Exercise prompt
Would you return the listing that follows exactly, leaving its pictures behind?

Given data
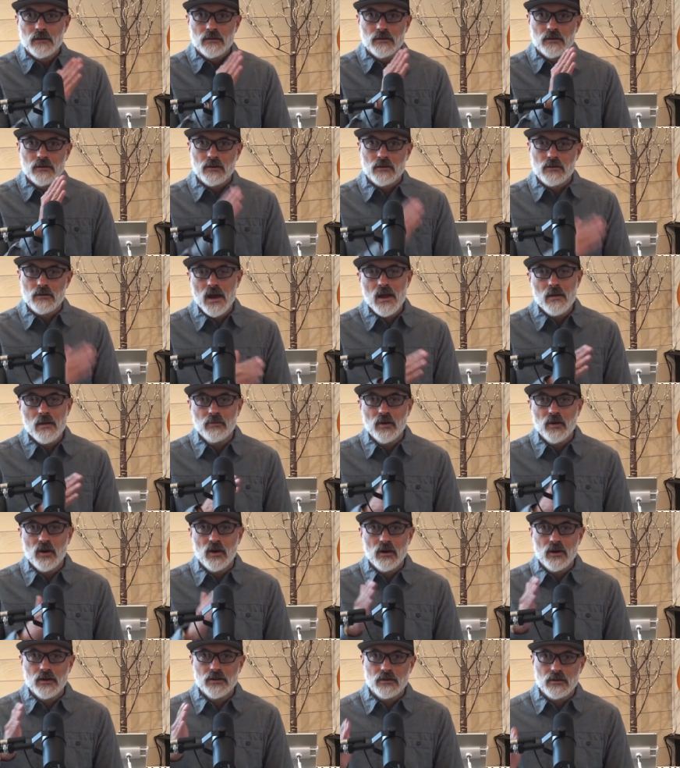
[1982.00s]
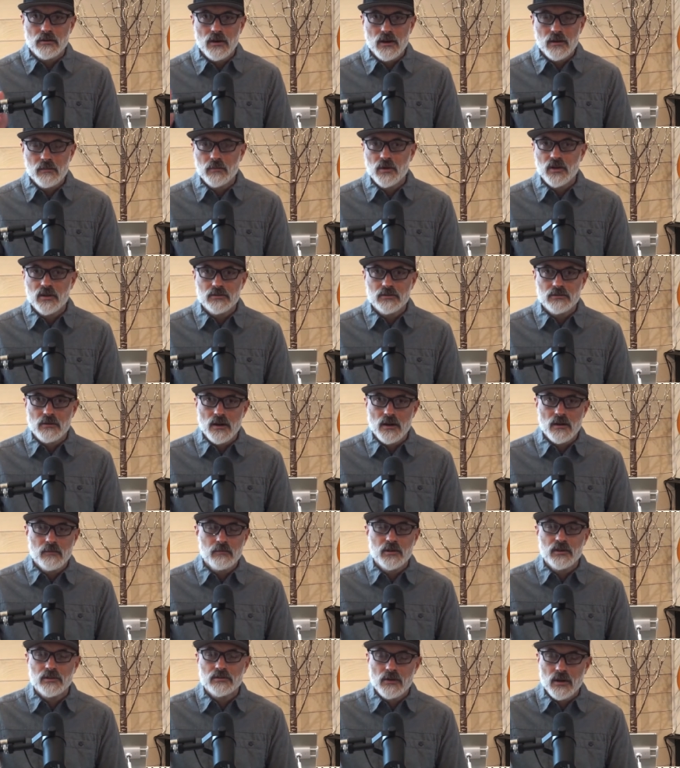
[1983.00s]
your grandpa and your grandpa's
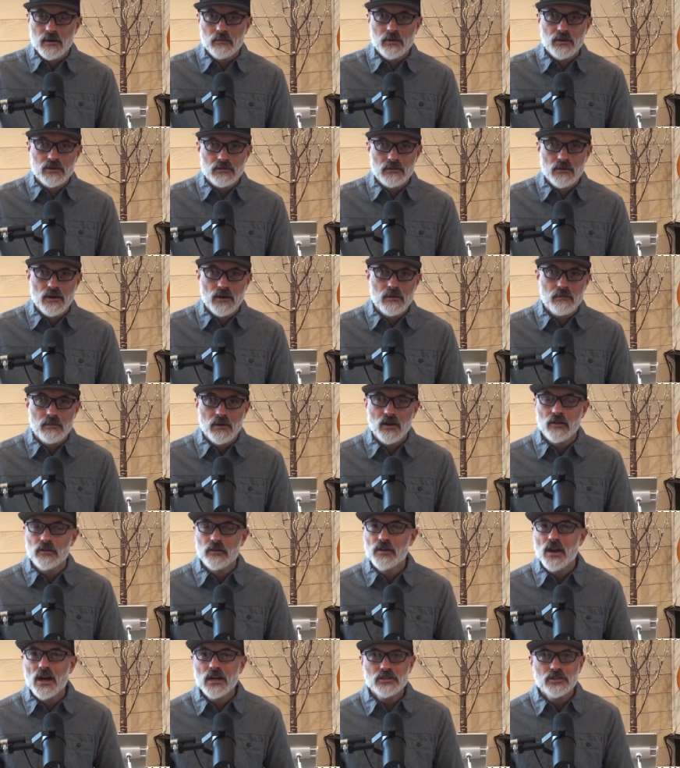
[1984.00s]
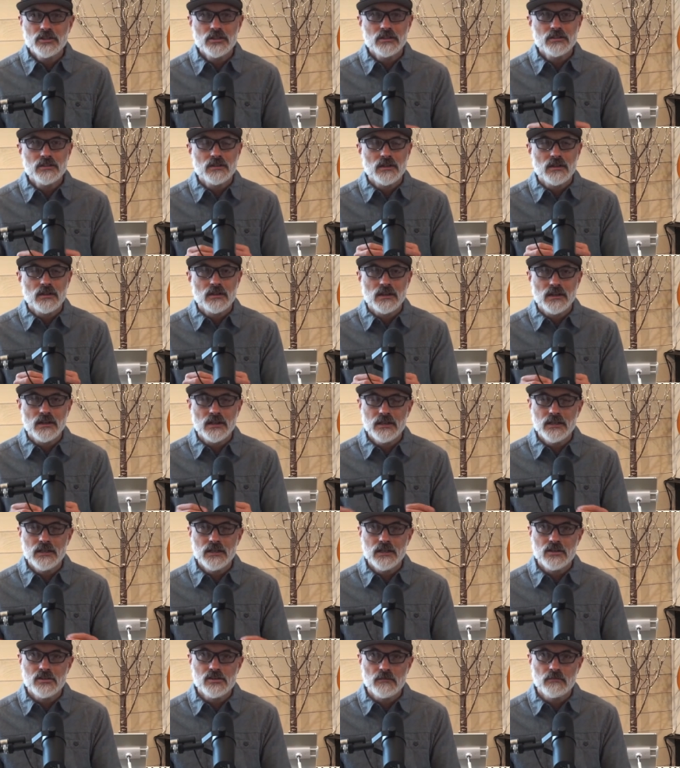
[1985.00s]
grandpa's grandpa's grandpa, not just the
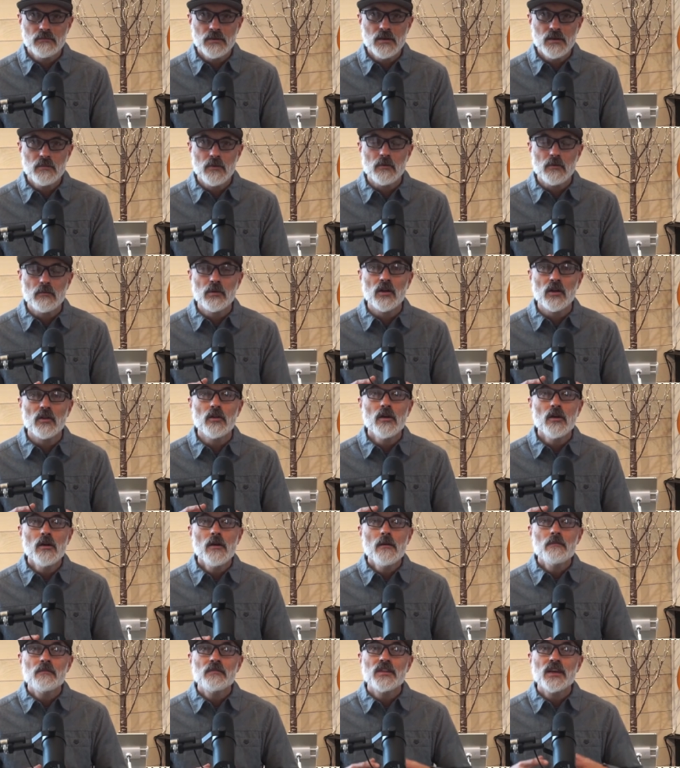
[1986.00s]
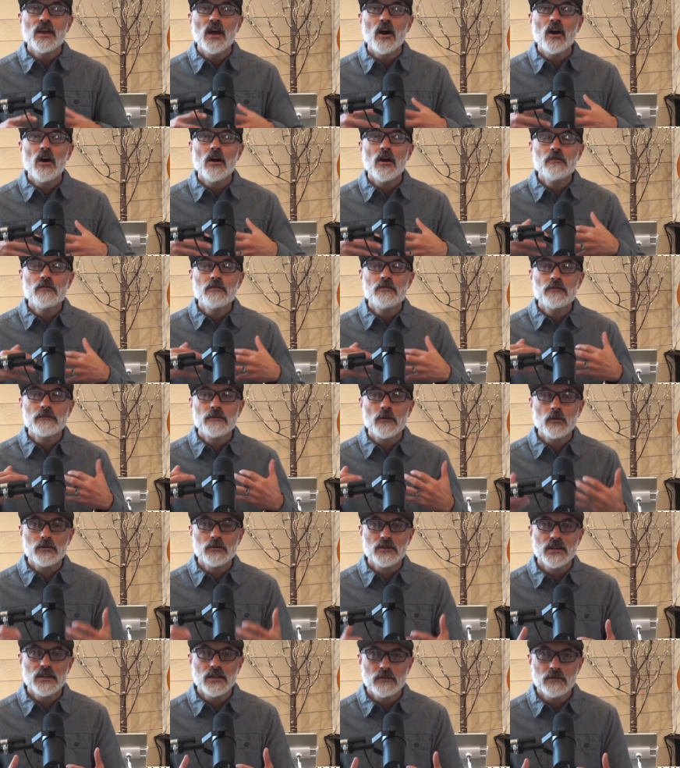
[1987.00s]
lineage of people, but the
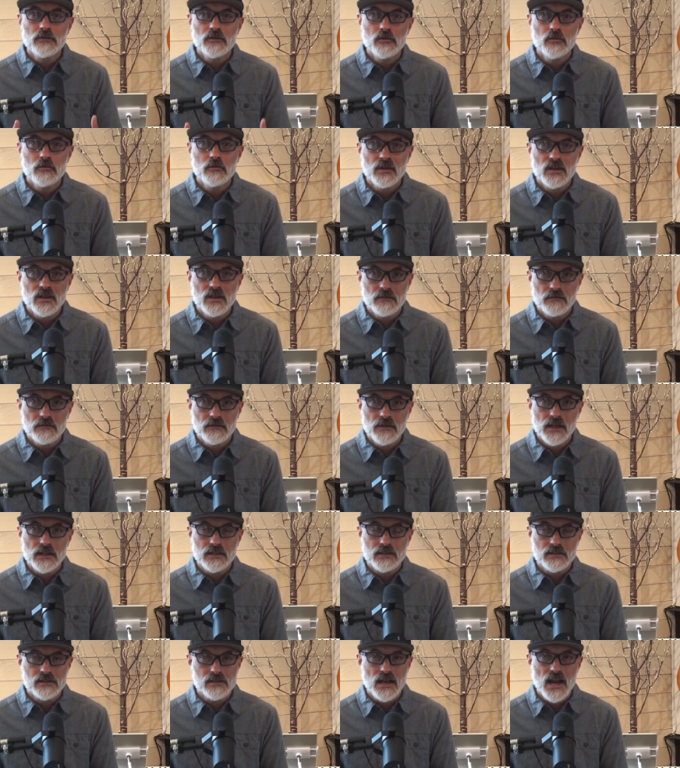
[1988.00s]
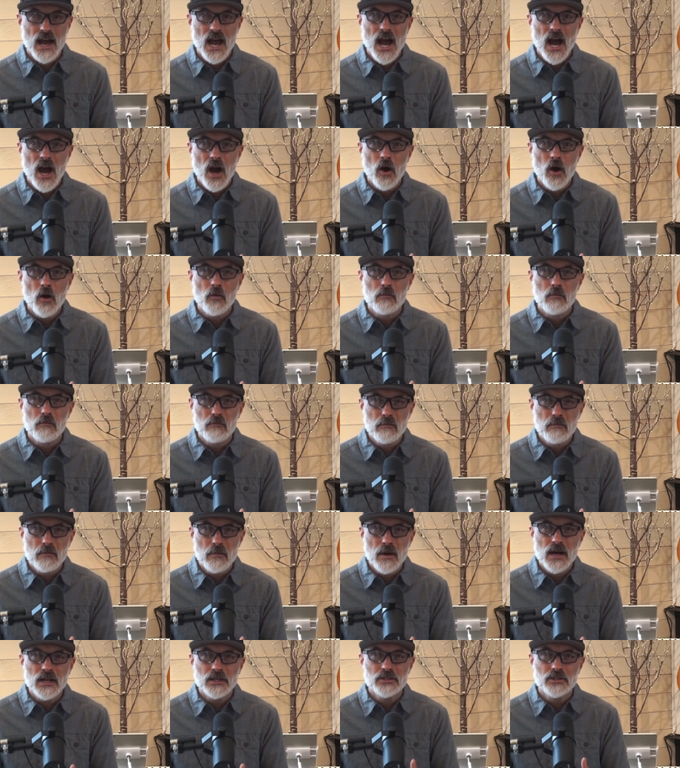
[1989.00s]
unfolding of human events and how
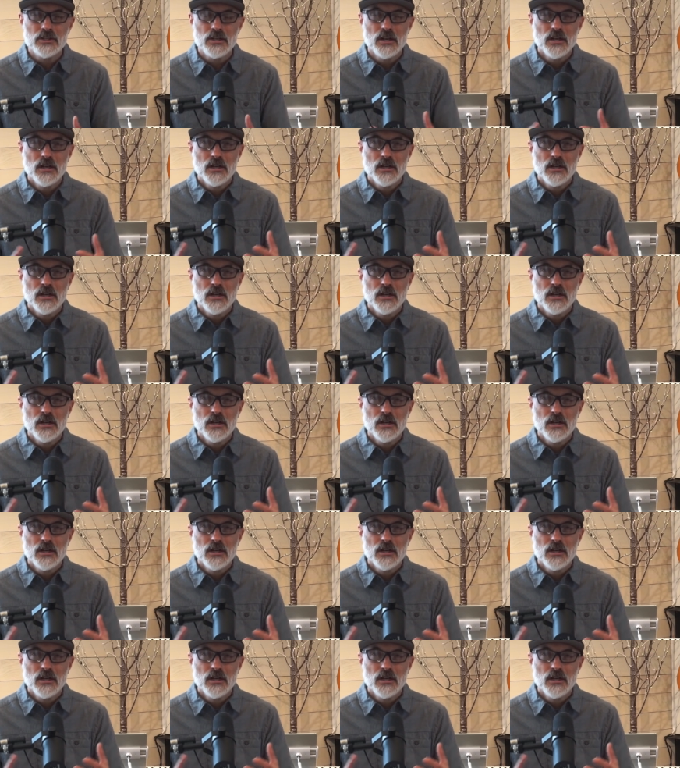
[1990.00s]
much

Exercise solution
[1982.00s]
[1983.00s]
your grandpa and your grandpa's
[1984.00s]
[1985.00s]
grandpa's grandpa's grandpa, not just the
[1986.00s]
[1987.00s]
lineage of people, but the
[1988.00s]
[1989.00s]
unfolding of human events and how
[1990.00s]
much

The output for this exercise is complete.